Occurrences of CMV in pregnant women have been reported. Infection of pregnant women may bring about devastating effects on the feotus, including reduced growth, enlargement of liver and spleen, jaundice and central nervous system disorder, retinitis, neurological damage, gastrointestinal problems, hepatitis, pneumonitis and adrenalitis [14,15]. Children, who did not manifest these symptoms at birth, might have hearing or learning problems during growth. Investigating of CMV prevalence among pediatrics patience with hearing loss, revealed that, of the total numbers screened, 80.5% were IgG specific antibodies positive [16]. Even among mothers with anti- CMV antibodies, vertical transmission to feotus can still occur [17]. And use of antiretroviral therapy has no effect on CMV transmission. CMV IgM assay using ELISA shows that the prevalence of acute CMV infection was 41.4%, including 12.1% and 87.9% among the HIV-infected and the HIV-exposed uninfected infants, respectively [18].

In 1950’s the observation of tissue culture growth of CMV depicted it as the cause of still birth in pregnancy [19]. Since then, it became a common practice to serologically test both mother and feotus during pregnancy [20,21].

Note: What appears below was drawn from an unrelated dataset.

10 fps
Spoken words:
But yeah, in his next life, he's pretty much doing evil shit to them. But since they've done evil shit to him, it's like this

Human Immunodeficiency Virus (HIV)

Human Immunodeficiency Virus (HIV) is the aetiologic agent of Acquired Immunodeficiency Syndrome (AIDS). The disease was discovered in 1981, and in 1983, HIV-1 was isolated. Since then, HIV has been transmitted worldwide, affecting different races and populations. HIV/AIDS, if left untreated leads to death of most carriers within a decade. The reason for this is because; the virus compromises the host’s immune system, enabling opportunistic infections to manifest [3,22,23]. Prevention of mother to child transmission of HIV is possible if the status of the mother is known. Studies have shown HIV sero-conversion during pregnancy [24].

The human body relies on the immune system to fight infections and to suppress malignant cells. White blood cells provide us with necessary soldiers called lymphocytes. The CD4- helper T-lymphocytes supervise the attack of immune system on foreign objects. HIV induces and causes the CD4-helper cells to produce copies of it (HIV); thereby leading to the depreciating of CD4-cells. CD-4 cells have a normal range of 600-1500 per cubic milliliter of blood. If the concentration drops below 200, the host’s immunity weakens and the situation is termed Acquired immunodeficiency Syndrom. Once the immune system is low, the body will be exposed to opportunistic and non-opportunistic infections.

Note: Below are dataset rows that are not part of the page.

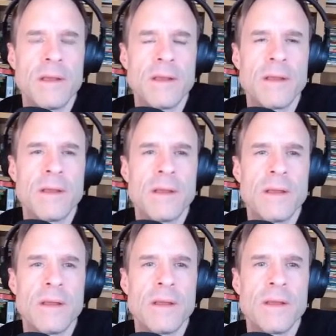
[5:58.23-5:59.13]

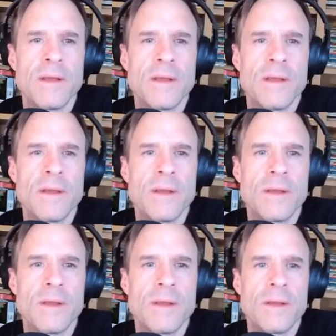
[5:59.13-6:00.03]

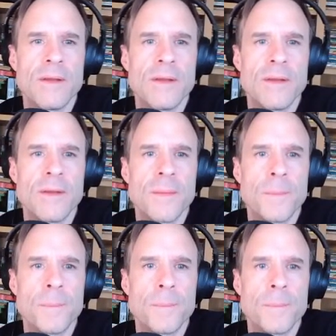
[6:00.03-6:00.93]

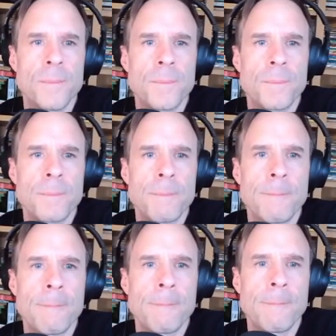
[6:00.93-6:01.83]

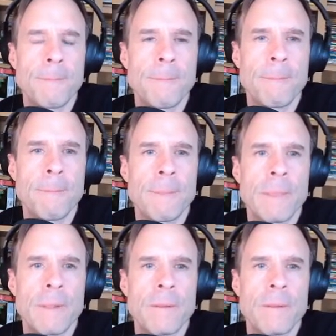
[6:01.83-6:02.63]
(silent)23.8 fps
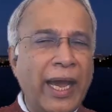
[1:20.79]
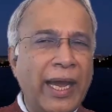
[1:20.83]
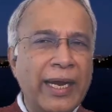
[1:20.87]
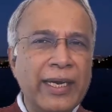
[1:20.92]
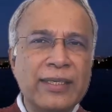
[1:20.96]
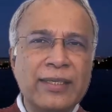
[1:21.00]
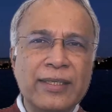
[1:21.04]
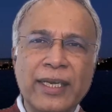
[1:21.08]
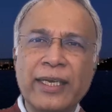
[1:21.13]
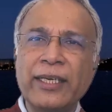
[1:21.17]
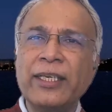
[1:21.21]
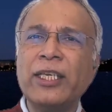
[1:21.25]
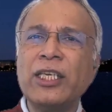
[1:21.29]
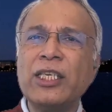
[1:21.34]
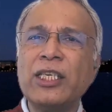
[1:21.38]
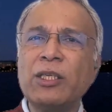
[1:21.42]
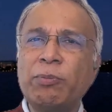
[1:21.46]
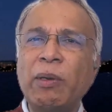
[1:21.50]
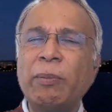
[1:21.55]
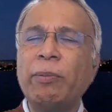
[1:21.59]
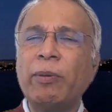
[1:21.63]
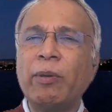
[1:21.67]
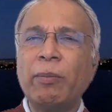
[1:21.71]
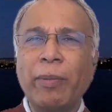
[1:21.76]
and send these
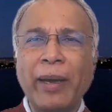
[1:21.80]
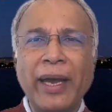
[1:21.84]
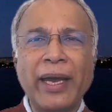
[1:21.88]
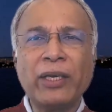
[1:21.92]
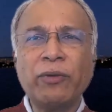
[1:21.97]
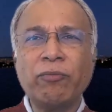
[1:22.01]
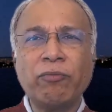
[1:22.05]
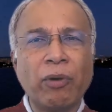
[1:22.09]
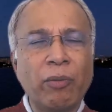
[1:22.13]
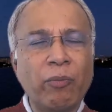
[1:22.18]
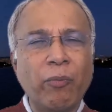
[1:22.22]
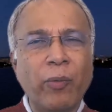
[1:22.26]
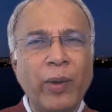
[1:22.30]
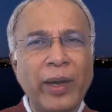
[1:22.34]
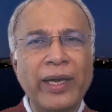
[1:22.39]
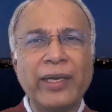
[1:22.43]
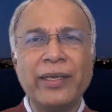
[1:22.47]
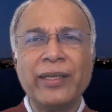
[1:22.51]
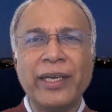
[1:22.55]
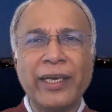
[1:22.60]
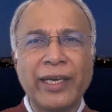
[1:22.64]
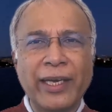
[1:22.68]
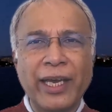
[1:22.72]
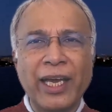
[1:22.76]
people back from where
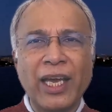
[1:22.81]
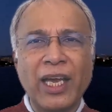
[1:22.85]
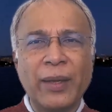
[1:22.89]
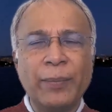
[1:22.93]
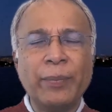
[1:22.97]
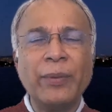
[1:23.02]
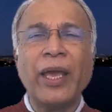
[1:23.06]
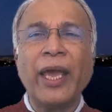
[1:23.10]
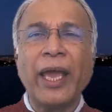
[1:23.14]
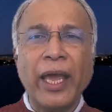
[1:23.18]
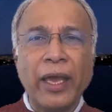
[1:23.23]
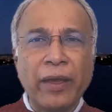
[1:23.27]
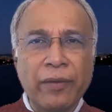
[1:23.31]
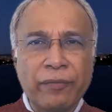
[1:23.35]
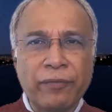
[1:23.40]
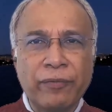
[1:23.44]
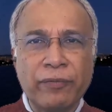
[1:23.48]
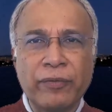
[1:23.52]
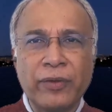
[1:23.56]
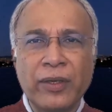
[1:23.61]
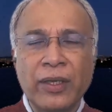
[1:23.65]
they came if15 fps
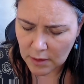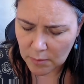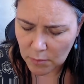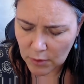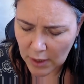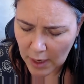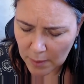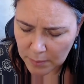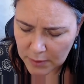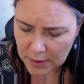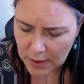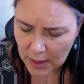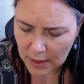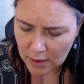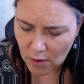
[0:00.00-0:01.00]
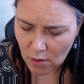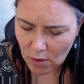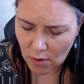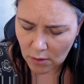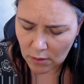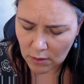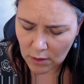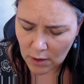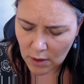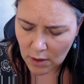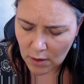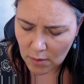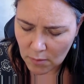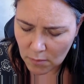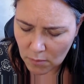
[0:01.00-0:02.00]
perhaps they are
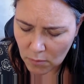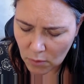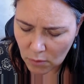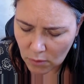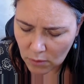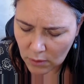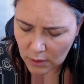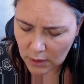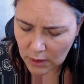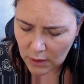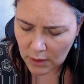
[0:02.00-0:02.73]
more,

Various diseases develop faster in HIV/AIDS patients than those without the virus. Among patients with Impaired Kidney Function (IKF) studies, 53.3% are HIV positive [25]. Risk factors and risk assessment for cardiovascular diseases are increased in HIV-positive patients with and without antiretroviral therapy. These factors include hypertension, measures of obesity, diabetes mellitus, dyslipidaemia, and homocysteine [26]. Electrocardiography is effectively used to detect cardiac Diseases. Electrocardiographic (ECG) and echocardiography abnormalities have been demonstrated in HIV-positive patients.

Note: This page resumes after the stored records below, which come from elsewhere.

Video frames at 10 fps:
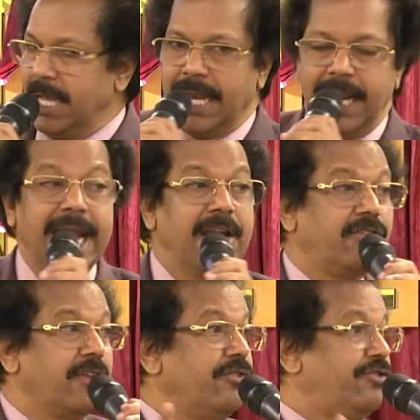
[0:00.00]

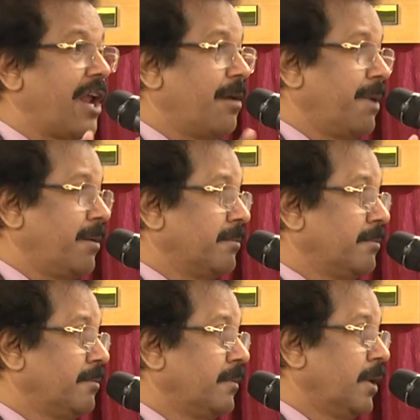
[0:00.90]
Ladies and gentlemen,
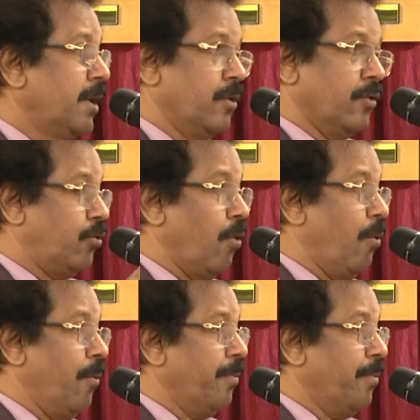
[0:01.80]
so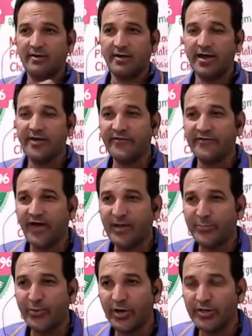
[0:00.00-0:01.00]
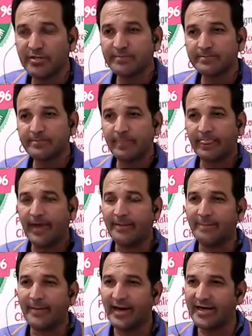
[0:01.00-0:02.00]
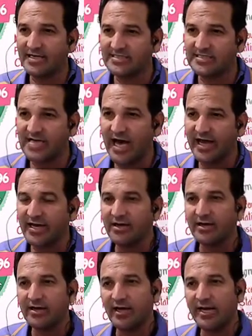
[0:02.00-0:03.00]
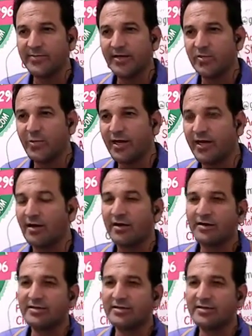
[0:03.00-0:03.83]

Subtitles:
If I put a minus sign in between,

The manifestations of HIV infection in organs other than the heart mask the clinical evidence of cardiac disease in these subjects. An abnormal ECG was present in 175 (70%) of the 250 treatment-naive HIV-positive subjects, and 70 (35%) of the 200 HIV-negative subjects [27].

Nigeria has been labeled as the second country with highest population of HIV patients in Africa, only after South Africa [28]. It is also stated that within the Twenty-six years of HIV in Nigeria (1986-2011), about 3,459,363 patients have being infected with HIV/AIDS. In 2011 alone, about 388,864 new cases occurred with 217,148 associated fatalities [28].

NACA identified the major factors driving the HIV/AIDS to include continuous multiple sexual partnership, commercialized and intergenerational sex, insufficient handling of sexual related diseases, substandard health care delivery, chronic and perpetual poverty, AIDS-related stigma and segregation [29].

Annual report of NACA [30] estimated that HIV transmission was highest in age group 30-33 years (4.4%) and lowest among the group15-19 years. In males alone, age group 35-39 was highest (5.3%) and women of 30-34 years had 4.2%.

Pathogenesis and Pathology of CMV

The portal of entry include oral and respiratory routes [3], transplacenta [31], sexual contacts, contaminated fluids discharged from oral and pharyngeal secretions, tears, urine, cervix, seminal and vaginal fluids, feaces [32], blood transfusion [33,34], and organ transplant. In immunocompetent hosts, HCMV either remains unnoticed or causes mild symptoms. Upon primary infection it establishes latent infection in a few cells. However, in certain situations where immunity is either immature or compromised, HCMV may reactivate and cause mortality and morbidity [35]. The mechamism of infection and reactivation of HCMV have been reported [35].

The magnitude of the CMV disease depends on the number/ frequency of exposure of an individual to the virus, and the level of immune-suppression. It is estimated that about one-third of CMV seronegative pregnant women transfer the virus to their child. CMV replicates in different organs and cells of the body, including liver, lungs, oesophagus, colon, kidneys, monocytes and T and B lymphocytes [36]. Manifestations in the GIT are fatigue, high fever, high level of monocytes, pneumonia, inflammation of the liver [37], severe pain in mouth or oesophagus when swallowing, blood in vomits (hematemesis), frequent stoolen (diarrhea), rupture of intestines, fetal bleeding, and Ovarian diseases [38]. Among infants, about 10-15% of CMV carriers will experience neurologic disorders like hearing loss, reduction in mental and psychomotor activities, hydrocephalus (accumulation of fluids in the brain), microcephaly, loss of sites, and hardening of cerebral cells [39]. CMV also reduces the survival chances of graft cells and organs [32]. Ulcers with bleeding [40] and Oophoritis [41] have also been documented. Unfortunately, it was discovered that intra-uterine transmissions still take place even with CMV positive antibodies [42].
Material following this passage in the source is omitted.